Remembering patterns and printing only those patterns using sed

bernie82 · 05-25-2005, 04:01 AM

Hi there, I am looking for some advice with 'sed'. I basically need to remember certain parts of each line in a text file and print only those parts. I can create a regular expression for this but am not sure how to remember and print these parts.
The part i want to remember is i a string of spaces, A-Za-z and commas ','.
and then a one or two digit number.
Thanks in advance.

gerrit_daniels · 05-25-2005, 08:29 AM

I'm not completely sure what you mean but if I understand correctly, you can use the -o option with grep.

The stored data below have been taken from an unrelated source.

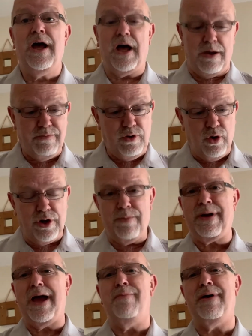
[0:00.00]
You're going to
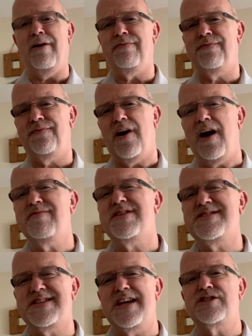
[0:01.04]
pay about 5 to
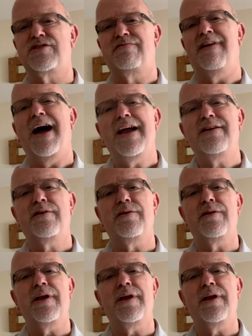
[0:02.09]
6 grand at the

This way only that part of the text that matches your regular expression is shown on the output.

Hope this helps

bernie82 · 05-25-2005, 05:55 PM

Yep that does help. Basically to make it more clear I want to remember two parts of an expression and print only those two parts. I think I need to do something with the ampersand operator or using the numbers 1-9 on the right hand side of the expression.
e.g. David Warner 123456789 0 5 50
Michael FitzPatrick 234567891 1 4 45
Hans Williamson 345678912 0 3 44

I just want to print the long string of numbers and the last number using sed.
If this isn't clear enough I apologise but thanks for looking anyway.
Cheers.

Tinkster · 05-25-2005, 06:35 PM

If there's no guys with middle-names/initials and always
the same number of fields you could use
awk '{print $3 $4 $5 $6}' file

If neither is static something like
awk '{for (i=1; i<NF; i++){ if( $i ~ /[[:digit:]]+/) printf "%d ", $i} print ""}' file
should work.

Cheers,
Tink

gerrit_daniels · 05-26-2005, 01:48 AM

If you want to use sed:

Code:

cat $FILE | sed -r -e "s/(^[^[:digit:]]*)([[:digit:]]*)( [[:digit:]] [[:digit:]] )([[:digit:]]{2}$)/\2 \4/"

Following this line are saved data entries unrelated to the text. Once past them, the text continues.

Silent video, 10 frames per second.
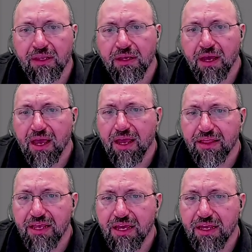And
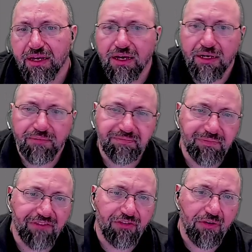then
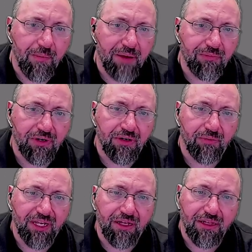if you remember, we
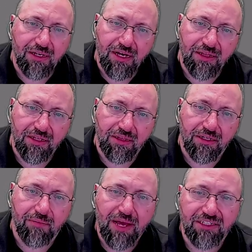can click on the little
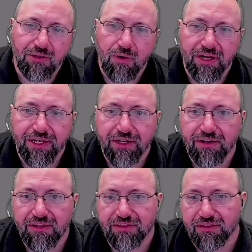magic wand here, and
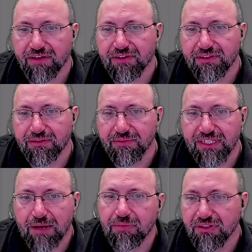this will give us some
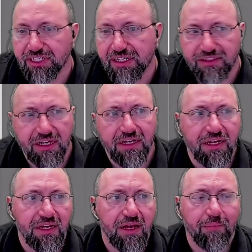sample JSON.
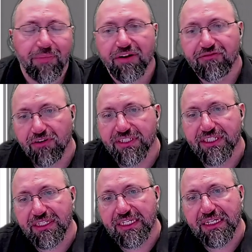But
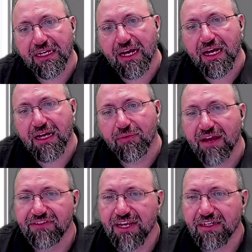unfortunately, we have
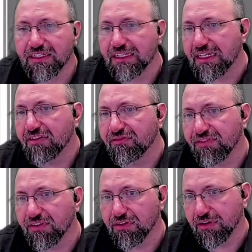to actually give
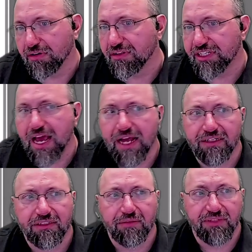Google Chat
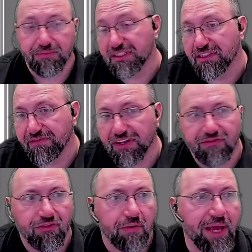some specific
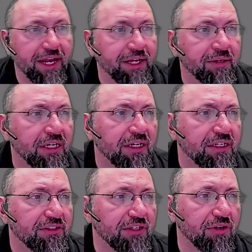formatting.
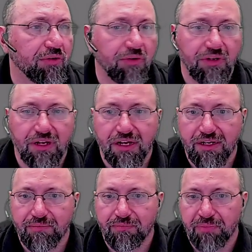So,
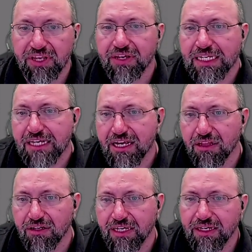but you can take a
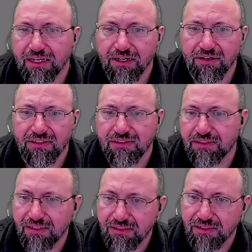look at here and
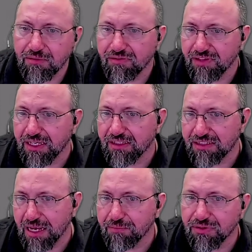see some of the
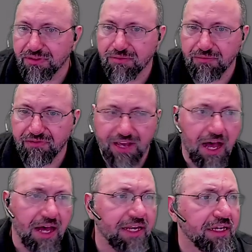examples that we've
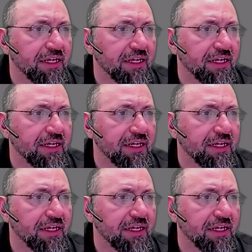got.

I haven't tried this out so it might be wrong, but it should work as follows. The braces split the regular expression into four parts. The first part represents zero or more non-digit characters at the beginning of the line, the second part is matched by zero or more digits, the third part is the two single digits in the middle, and the fourth part represents the last two digits at the end of the line. Only the second and fourth part is preserved in the output.

PS: You might need to remove the leading '^' and trailing '$' (they represent the empty space at the beginning and the end of the line) to get it to work.

Hope this helps

osvaldomarques · 05-26-2005, 05:18 PM

Hi Bernie82,

Just my two cents. I did write a sed without the option '-r'. It was the form we learned before Open Software has come.

Code:

cat $FILE | sed -e "s/^[^0-9]*\([0-9][0-9]*\) .*[^0-9]\([0-9]\{2\}\)$/\1 \2/"

The parentheses define the expressions to be remembered. In this version, the parentheses must be escaped. The circumflex symbol on the beginning of the expression means beginning of the line; inside a bracket expression means negation of that range. The dollar sign means end of the line. As you have just two expressions to be remembered you don't need to parenthesize all the expressions, just the ones you want. In the substitution part of the sed expression, you refer to the remembered expressions by the numerical escaped order you declared; then the reason for the "\1 \2".
However you must select the lines which can be printed before: if the regular expression is not found, sed passes the entire line to the output. You can copy the expression from the sed to create a grep on the pipe before sed.